==== Available data ====

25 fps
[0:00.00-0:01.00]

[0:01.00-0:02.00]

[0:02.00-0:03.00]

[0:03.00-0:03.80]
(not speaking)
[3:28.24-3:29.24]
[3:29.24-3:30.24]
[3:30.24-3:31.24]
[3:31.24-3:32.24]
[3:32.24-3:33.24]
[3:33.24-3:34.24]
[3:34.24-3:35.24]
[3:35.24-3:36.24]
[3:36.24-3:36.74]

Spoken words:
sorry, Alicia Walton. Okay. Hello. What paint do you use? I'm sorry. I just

====
==== Available data ====

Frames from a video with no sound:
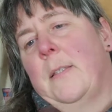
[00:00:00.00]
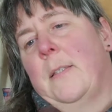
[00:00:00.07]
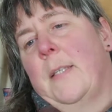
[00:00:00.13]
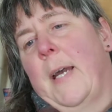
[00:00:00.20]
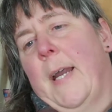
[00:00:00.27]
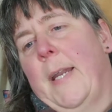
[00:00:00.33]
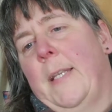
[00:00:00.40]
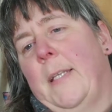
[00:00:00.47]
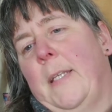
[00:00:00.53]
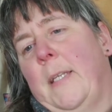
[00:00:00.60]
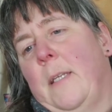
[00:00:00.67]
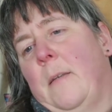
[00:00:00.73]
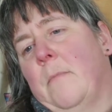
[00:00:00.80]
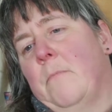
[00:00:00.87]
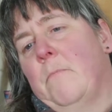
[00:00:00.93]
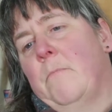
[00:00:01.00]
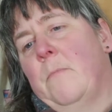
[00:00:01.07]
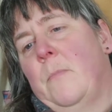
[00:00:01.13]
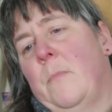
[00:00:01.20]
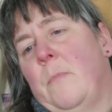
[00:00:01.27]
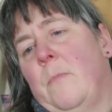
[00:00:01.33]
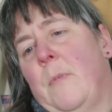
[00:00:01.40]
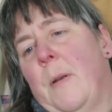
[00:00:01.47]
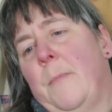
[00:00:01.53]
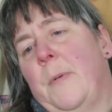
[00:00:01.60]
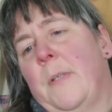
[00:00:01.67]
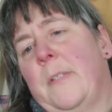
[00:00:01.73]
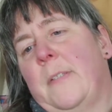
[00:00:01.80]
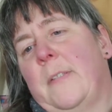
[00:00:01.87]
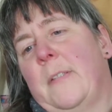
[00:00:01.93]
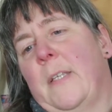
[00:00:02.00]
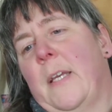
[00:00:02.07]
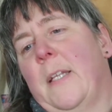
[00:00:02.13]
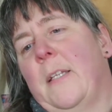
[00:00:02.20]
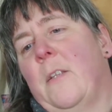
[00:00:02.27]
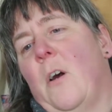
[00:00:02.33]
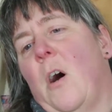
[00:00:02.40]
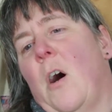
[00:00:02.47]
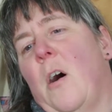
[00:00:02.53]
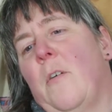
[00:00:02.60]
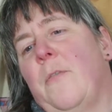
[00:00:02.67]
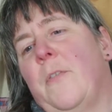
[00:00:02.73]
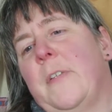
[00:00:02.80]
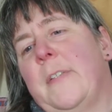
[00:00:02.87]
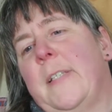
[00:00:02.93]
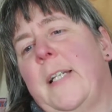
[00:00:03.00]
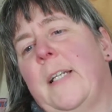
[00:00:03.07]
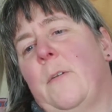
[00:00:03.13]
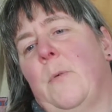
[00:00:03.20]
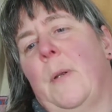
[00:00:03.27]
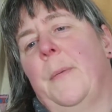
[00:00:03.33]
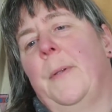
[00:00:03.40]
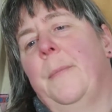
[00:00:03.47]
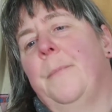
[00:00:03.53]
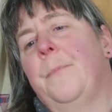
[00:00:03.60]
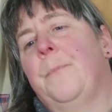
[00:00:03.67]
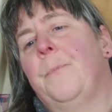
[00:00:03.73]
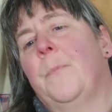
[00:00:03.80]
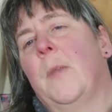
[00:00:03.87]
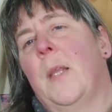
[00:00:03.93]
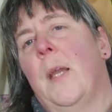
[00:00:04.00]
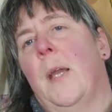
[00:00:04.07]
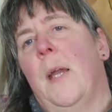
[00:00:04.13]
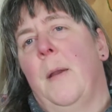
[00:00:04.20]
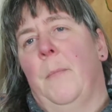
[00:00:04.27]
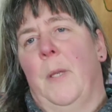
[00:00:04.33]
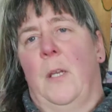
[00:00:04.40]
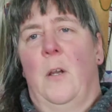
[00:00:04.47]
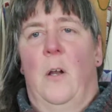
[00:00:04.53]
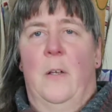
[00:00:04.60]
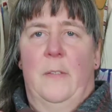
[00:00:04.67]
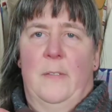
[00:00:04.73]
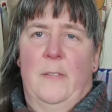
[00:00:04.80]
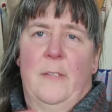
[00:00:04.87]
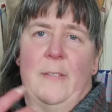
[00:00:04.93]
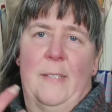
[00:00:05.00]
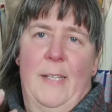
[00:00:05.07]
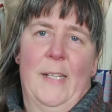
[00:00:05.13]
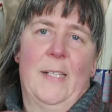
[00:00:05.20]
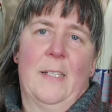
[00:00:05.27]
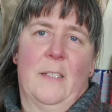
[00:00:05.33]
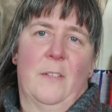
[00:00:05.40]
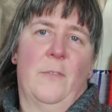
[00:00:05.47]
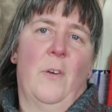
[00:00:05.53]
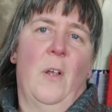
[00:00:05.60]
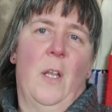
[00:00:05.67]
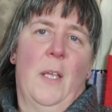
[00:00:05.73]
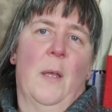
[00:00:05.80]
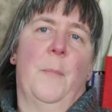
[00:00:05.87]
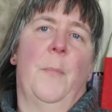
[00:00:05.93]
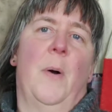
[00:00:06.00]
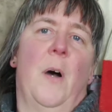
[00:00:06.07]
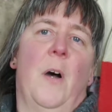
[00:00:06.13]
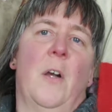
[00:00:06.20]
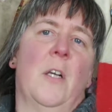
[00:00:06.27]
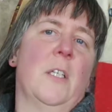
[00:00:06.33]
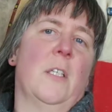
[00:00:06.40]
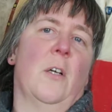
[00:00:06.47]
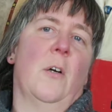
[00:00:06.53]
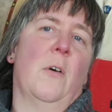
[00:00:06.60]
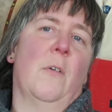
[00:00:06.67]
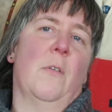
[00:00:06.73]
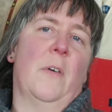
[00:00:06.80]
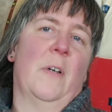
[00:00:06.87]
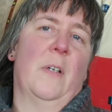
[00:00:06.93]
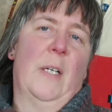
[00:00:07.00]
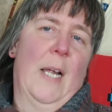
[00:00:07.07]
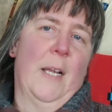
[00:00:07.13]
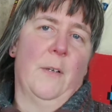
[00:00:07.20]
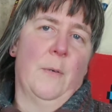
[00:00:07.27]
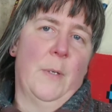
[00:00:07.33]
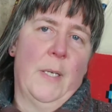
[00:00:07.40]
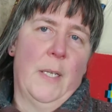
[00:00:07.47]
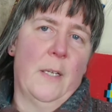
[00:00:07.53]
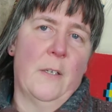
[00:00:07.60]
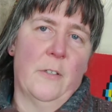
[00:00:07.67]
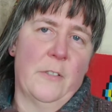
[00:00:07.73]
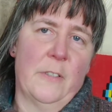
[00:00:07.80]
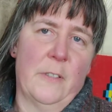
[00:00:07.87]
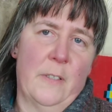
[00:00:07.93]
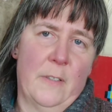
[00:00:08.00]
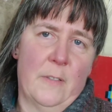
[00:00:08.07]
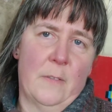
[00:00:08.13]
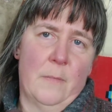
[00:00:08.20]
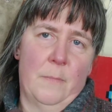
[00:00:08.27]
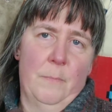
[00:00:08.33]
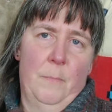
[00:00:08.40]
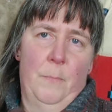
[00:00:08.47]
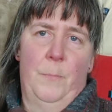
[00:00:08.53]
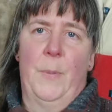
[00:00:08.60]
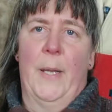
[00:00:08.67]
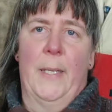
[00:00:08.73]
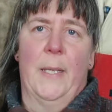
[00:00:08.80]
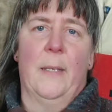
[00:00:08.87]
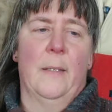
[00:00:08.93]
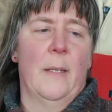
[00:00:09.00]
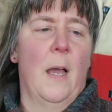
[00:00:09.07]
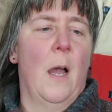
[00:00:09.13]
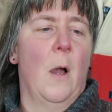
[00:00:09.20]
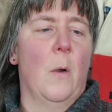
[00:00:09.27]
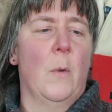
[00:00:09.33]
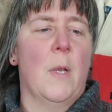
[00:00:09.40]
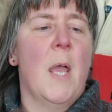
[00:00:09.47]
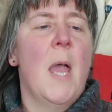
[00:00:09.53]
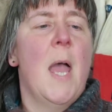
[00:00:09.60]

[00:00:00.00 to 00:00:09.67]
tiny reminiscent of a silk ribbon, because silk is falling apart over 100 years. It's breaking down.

====

__Work item__. Output exactly the lines above, beginning at the one with "[00:00:06.00]" and stopping after the one with "[00:00:07.33]". Pictures are to be omitted.

__Task result__.
[00:00:06.00]
[00:00:06.07]
[00:00:06.13]
[00:00:06.20]
[00:00:06.27]
[00:00:06.33]
[00:00:06.40]
[00:00:06.47]
[00:00:06.53]
[00:00:06.60]
[00:00:06.67]
[00:00:06.73]
[00:00:06.80]
[00:00:06.87]
[00:00:06.93]
[00:00:07.00]
[00:00:07.07]
[00:00:07.13]
[00:00:07.20]
[00:00:07.27]
[00:00:07.33]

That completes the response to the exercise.